Mamie divested herself of her apron and sat down to the table. She was an attractive girl of twenty-two or twenty-three, more slender than Bob, and about Kenneth's height. Her hair was darker than that of either of her brothers, was parted in the middle and brushed down hard on either side. Though not a pretty girl, she had an air about her as though she was happy because of the sheer joy of living. She had graduated from Atlanta University two years before, and with two other girls had been teaching the seven grades in the little ramshackle building that served as a coloured school in the town. That hard work had not as yet begun to tell on her. She seemed filled with buoyant good health and blessed with a lively good nature. Yet she too was inclined to spells of depression like Bob's. She resembled him more nearly than Kenneth. As has every comely coloured girl in towns of the South like Central City, she had had many repulsive experiences when she had to fight with might and main to ward off unwelcome attentions—both of the men of her
own race and of white men. Especially had this been true since the death of her father. Often her face overclouded as she thought of them. She, like Bob, felt always as though they were living on top of a volcano—and never knew when it might erupt. . . .
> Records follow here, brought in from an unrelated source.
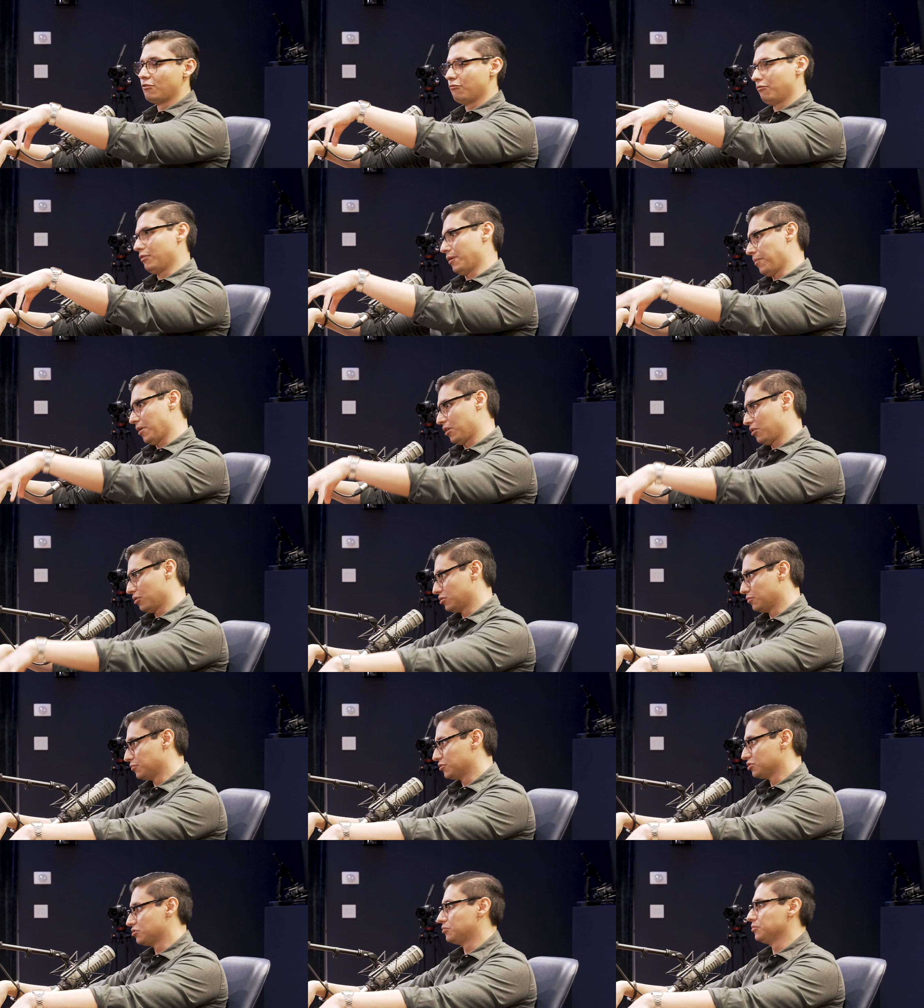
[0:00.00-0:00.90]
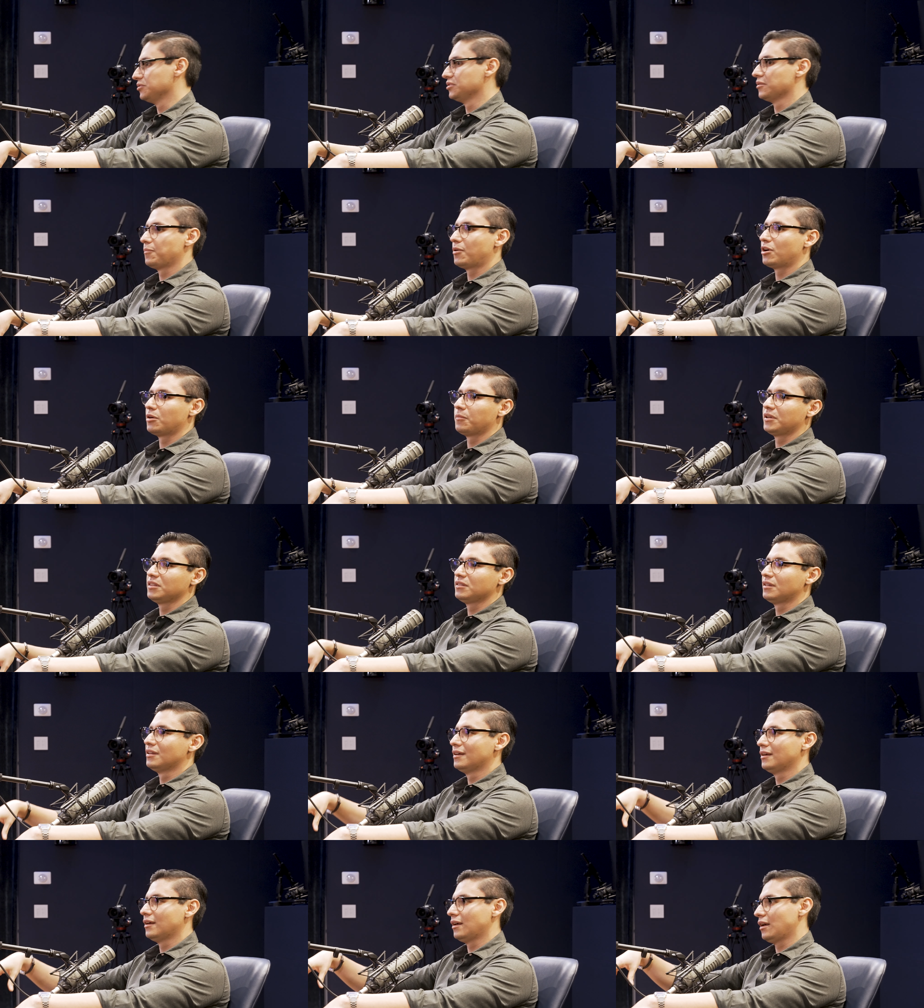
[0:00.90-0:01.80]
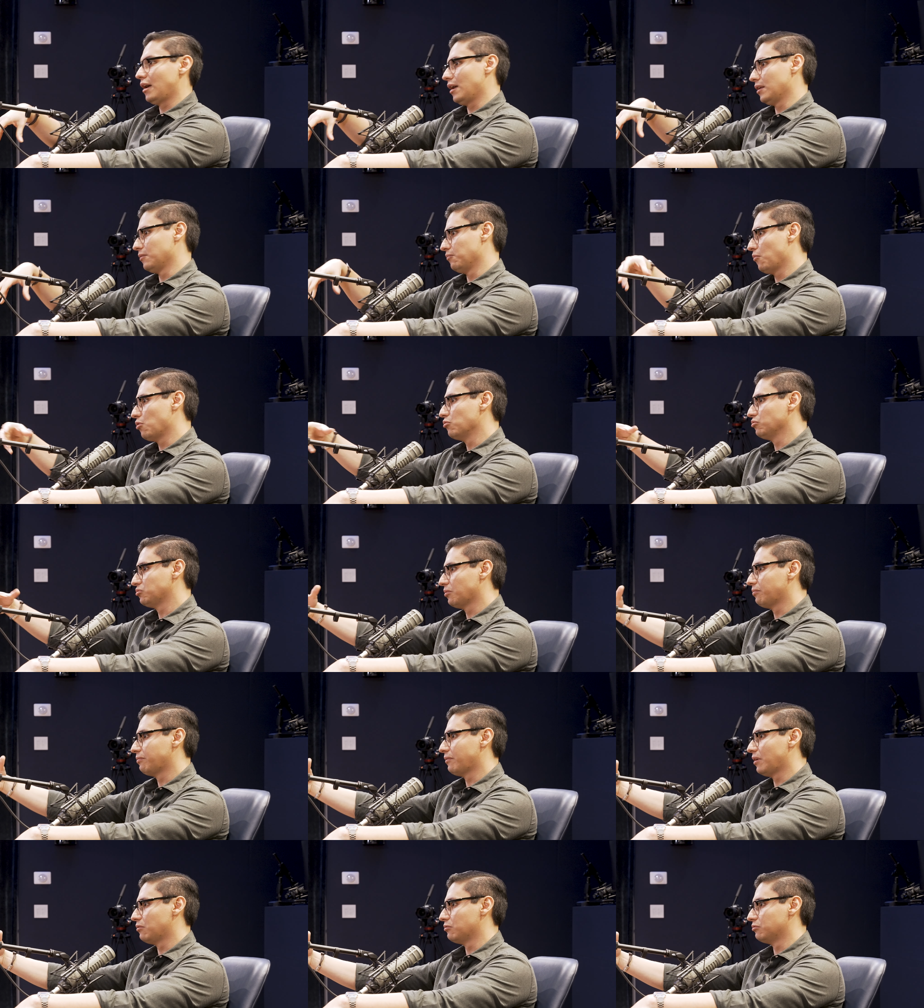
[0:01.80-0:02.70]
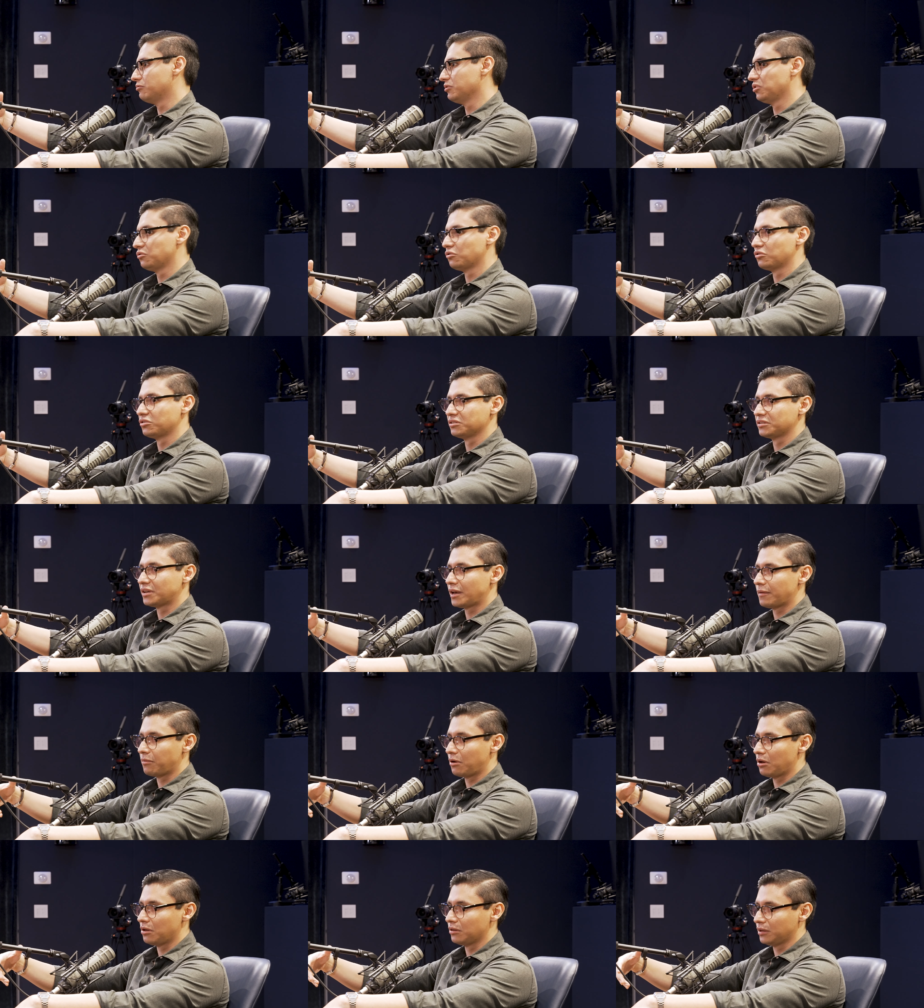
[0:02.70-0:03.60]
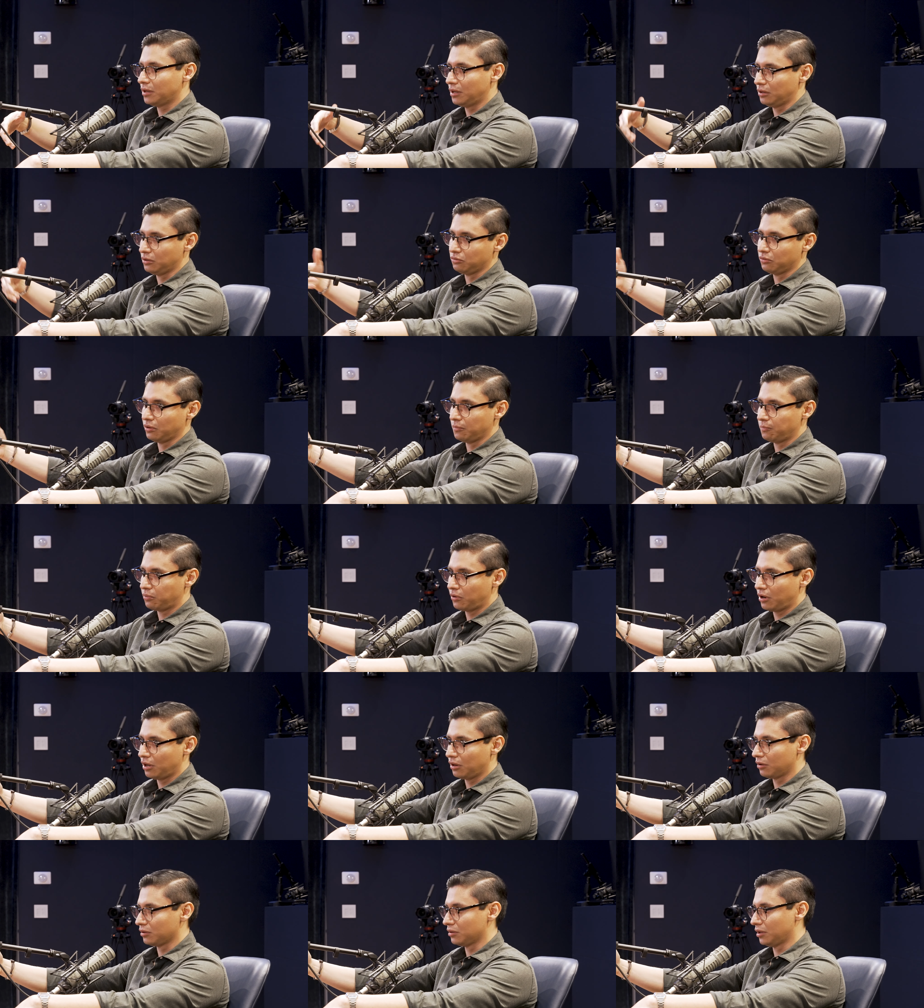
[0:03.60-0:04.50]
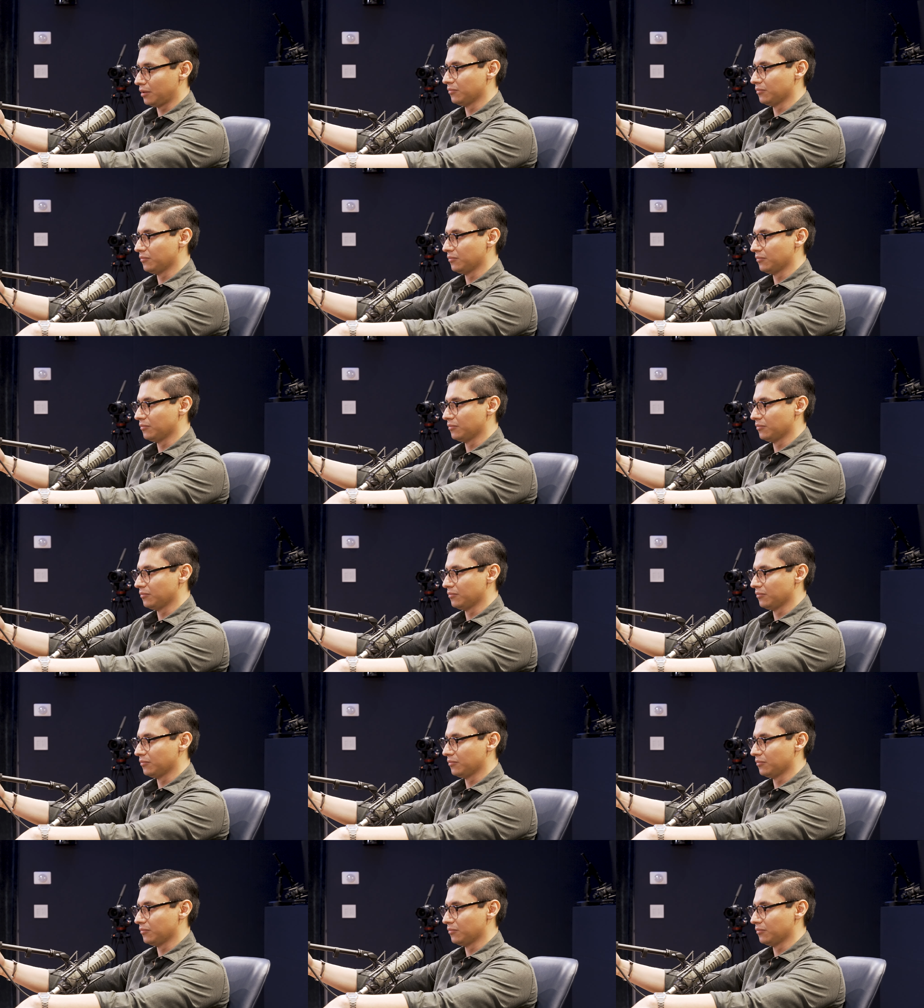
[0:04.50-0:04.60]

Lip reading: We have a customer service department, and most of our resources have gone into the product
The four sat at supper. Forgotten were problems other than the immediate one of Kenneth's in getting his practice under way. Eagerly they talked of his plans, his prospects, his ambitions. Bob said noth- ing until they began to discuss him and his plans for returning to school the following fall, now that Kenneth was back to complete the settling of the small details that remained in connection with Joe Harper's eState. . . .
It was a happy and reasonably prosperous, intelligent family group—one that can be duplicated many, many times in the South.